> **Aim of the exercise**: Skip the pictures and return every entry exactly as written.

> **Information provided**:

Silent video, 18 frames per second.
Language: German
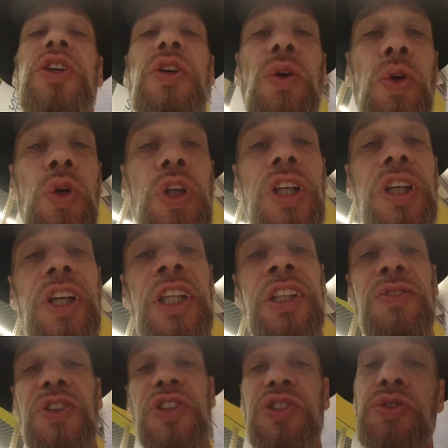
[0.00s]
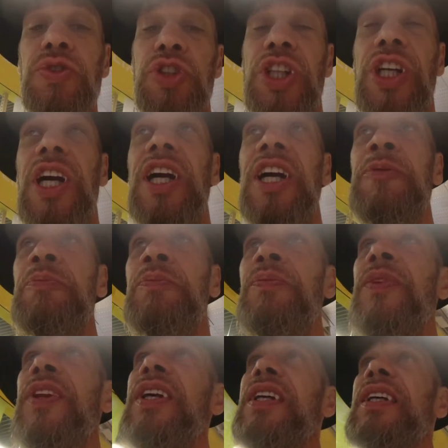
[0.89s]
Grünen etwas zu
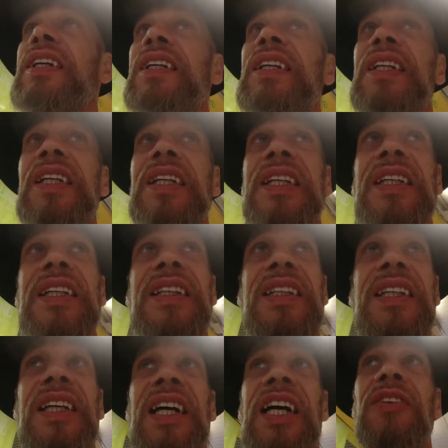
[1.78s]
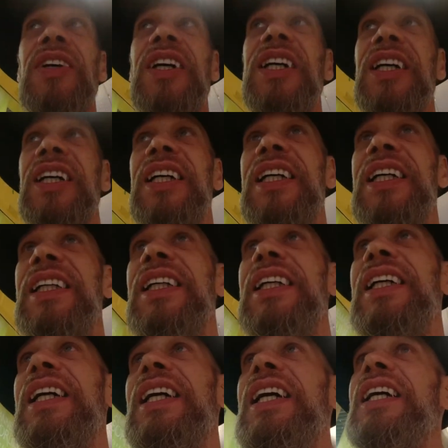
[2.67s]
schreiben. Aber
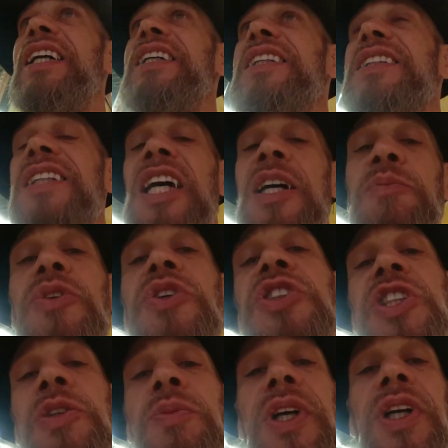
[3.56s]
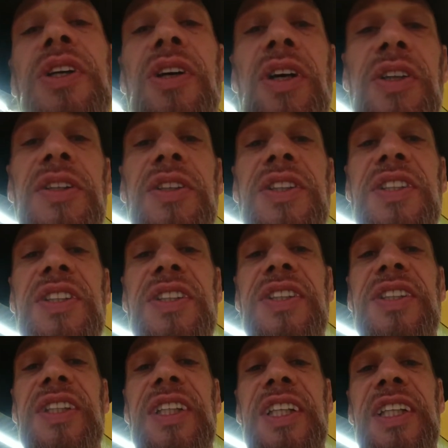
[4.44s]
ach, sagen wir uns mal
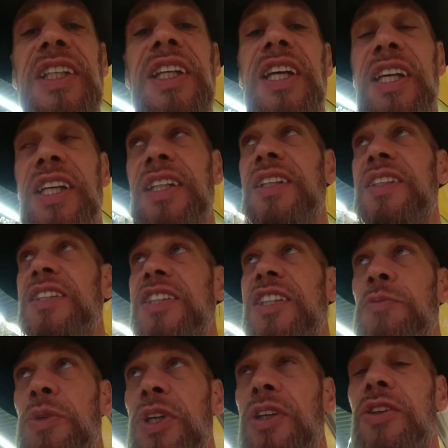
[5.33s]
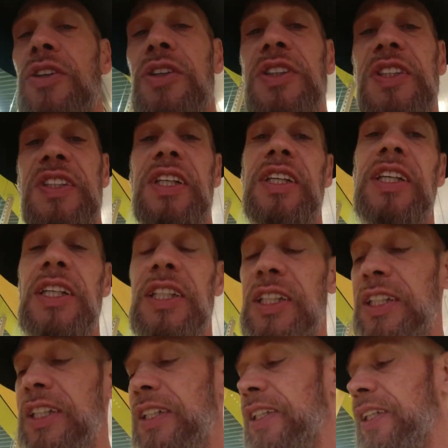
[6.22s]
ganz in Ernst, mal ganz
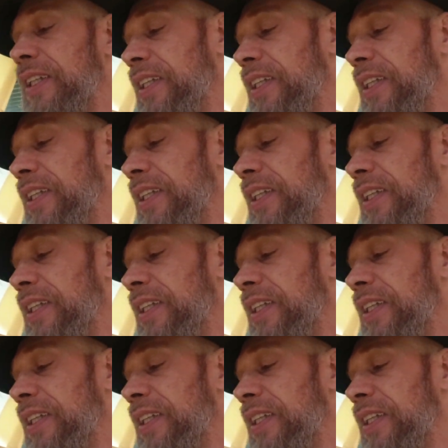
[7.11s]
ehrlich.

> **Written answer**:
Silent video, 18 frames per second.
Language: German
[0.00s]
[0.89s]
Grünen etwas zu
[1.78s]
[2.67s]
schreiben. Aber
[3.56s]
[4.44s]
ach, sagen wir uns mal
[5.33s]
[6.22s]
ganz in Ernst, mal ganz
[7.11s]
ehrlich.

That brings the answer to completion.